Cognitive radio networks (CRNs) are a key mechanism for alleviating spectrum scarcity by enabling secondary users (SUs) to opportunistically access licensed frequency bands without harmful interference to primary users (PUs). To address unreliable direct SU links and energy constraints common in next-generation wireless networks, this work introduces an adaptive, energy-aware hybrid reconfigurable intelligent surface (RIS) for underlay multiple-input single-output (MISO) CRNs. Distinct from prior approaches relying on static RIS architectures, our proposed RIS dynamically alternates between passive and active operation modes in real time according to harvested energy availability. We also model our scenario under practical hardware impairments and cascaded fading channels. We formulate and solve a joint transmit beamforming and RIS phase optimization problem via the soft actor-critic (SAC) deep reinforcement learning (DRL) method, leveraging its robustness in continuous and highly dynamic environments. Notably, we conduct the first systematic study of reward poisoning attacks on DRL agents in RIS-enhanced CRNs, and propose a lightweight, real-time defense based on reward clipping and statistical anomaly filtering. Numerical results demonstrate that the SAC-based approach consistently outperforms established DRL baselines, and that the dynamic hybrid RIS strikes a superior trade-off between throughput and energy consumption compared to fully passive and fully active alternatives. We further show the effectiveness of our defense in maintaining SU performance even under adversarial conditions.

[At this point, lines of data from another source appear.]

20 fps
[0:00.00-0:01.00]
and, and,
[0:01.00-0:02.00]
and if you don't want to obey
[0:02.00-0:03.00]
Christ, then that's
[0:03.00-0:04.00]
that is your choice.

Our results advance the practical and secure deployment of RIS-assisted CRNs, and highlight crucial design insights for energy-constrained wireless systems.

Paper Structure

This paper contains 21 sections, 10 equations, 12 figures, 4 tables, 2 algorithms.

Figures (12)

  • Figure 1: The system model.
  • Figure 2: SUs' sum rate for different RIS reflecting elements $(R)$. $A=4$, $B=4$, $P_{t}=30$ dB, $I=20$ dB, and $\kappa_s=1$, $\kappa_b=1$.

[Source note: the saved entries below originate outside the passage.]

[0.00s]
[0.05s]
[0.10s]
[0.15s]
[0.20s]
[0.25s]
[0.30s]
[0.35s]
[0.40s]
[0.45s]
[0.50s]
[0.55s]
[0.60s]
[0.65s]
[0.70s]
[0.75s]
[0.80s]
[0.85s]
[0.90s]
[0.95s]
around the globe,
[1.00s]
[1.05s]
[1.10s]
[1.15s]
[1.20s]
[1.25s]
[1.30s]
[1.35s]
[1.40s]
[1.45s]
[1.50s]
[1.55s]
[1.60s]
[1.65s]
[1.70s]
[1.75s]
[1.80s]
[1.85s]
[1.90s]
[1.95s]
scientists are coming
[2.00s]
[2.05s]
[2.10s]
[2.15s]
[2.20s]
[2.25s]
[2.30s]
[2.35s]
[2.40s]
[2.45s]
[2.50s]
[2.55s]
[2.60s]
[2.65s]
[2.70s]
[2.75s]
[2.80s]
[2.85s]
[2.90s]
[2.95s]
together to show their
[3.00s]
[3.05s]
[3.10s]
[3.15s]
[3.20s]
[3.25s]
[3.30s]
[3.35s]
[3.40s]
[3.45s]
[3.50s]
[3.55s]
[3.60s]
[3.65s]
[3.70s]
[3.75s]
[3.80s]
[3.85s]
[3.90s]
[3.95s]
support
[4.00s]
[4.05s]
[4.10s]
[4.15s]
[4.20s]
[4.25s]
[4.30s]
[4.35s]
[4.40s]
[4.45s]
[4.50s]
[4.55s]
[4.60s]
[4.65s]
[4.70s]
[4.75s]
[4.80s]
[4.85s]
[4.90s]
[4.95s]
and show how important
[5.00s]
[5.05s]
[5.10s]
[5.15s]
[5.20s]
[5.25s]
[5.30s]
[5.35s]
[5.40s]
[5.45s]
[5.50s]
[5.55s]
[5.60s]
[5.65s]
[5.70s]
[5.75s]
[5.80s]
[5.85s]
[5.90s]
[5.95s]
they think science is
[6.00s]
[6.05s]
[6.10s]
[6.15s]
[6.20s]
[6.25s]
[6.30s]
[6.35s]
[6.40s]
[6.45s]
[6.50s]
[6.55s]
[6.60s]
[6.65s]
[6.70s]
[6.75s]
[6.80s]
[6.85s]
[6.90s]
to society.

  • Figure 3: SUs' sum rate for different cascade levels $(\kappa)$, SU transmitter antennas ($A$), and SU receivers $(B)$. $R=30$, $P_{t}=30$ dB, $I=20$ dB, and $\kappa_s=\kappa_b=\kappa$.

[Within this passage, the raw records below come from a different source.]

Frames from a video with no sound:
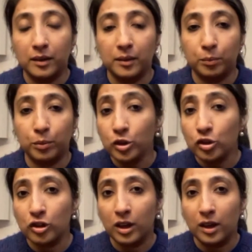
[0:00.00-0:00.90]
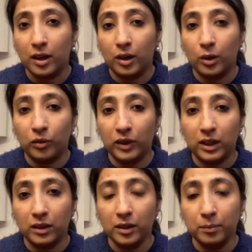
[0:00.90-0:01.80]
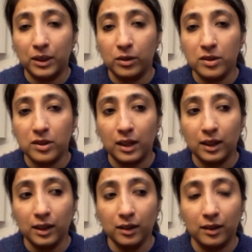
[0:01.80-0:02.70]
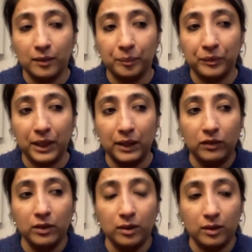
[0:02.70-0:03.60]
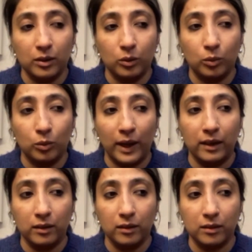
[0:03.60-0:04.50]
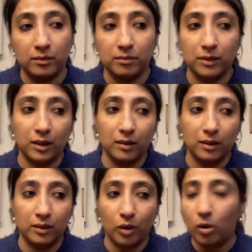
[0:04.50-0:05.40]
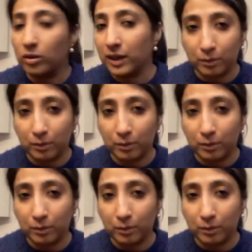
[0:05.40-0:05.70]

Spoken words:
push over here, because I think even when a long timeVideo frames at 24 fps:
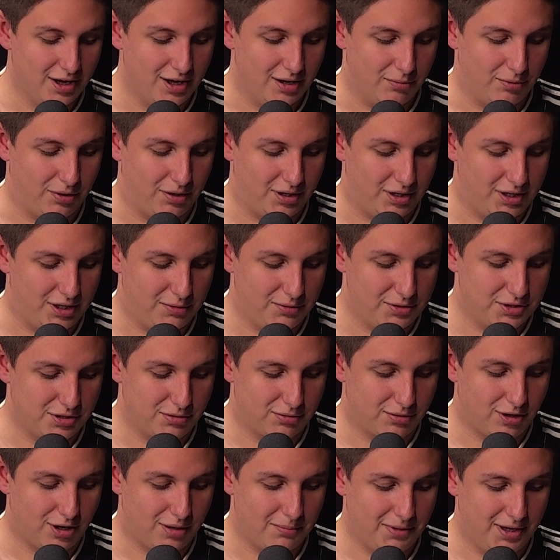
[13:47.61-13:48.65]
whether he was the
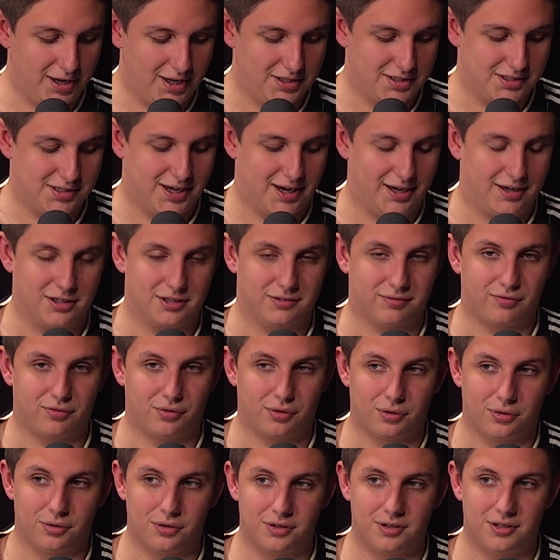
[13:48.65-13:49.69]
right man to take us
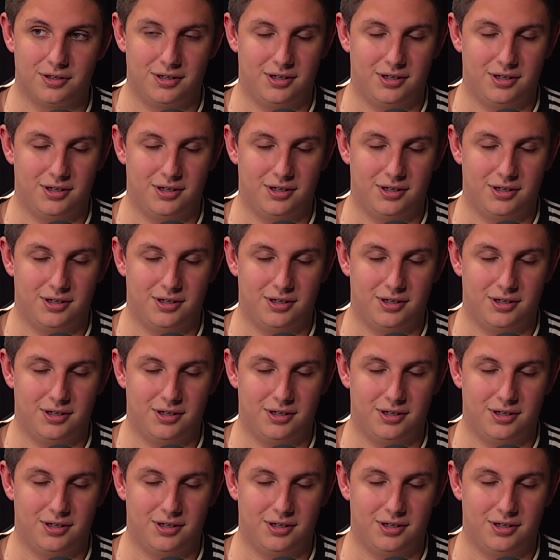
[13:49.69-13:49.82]
forward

  • Figure 4: SUs' average rate (reward) for different values of the RIS minimum reflection amplitude $(\beta_m)$ and the maximum transmission power available at the SU transmitter $(P_t)$. $\kappa_s=\kappa_b=1$, and $I=20$ dB.
  • Figure 5: A comparison between the SUs' average rate for the SAC, TD3, DDPG, and Random policies. $P_{t}=1$ dB, $\kappa_s=\kappa_b=1$, $I=1$ dB, and $\beta_m=0.6$.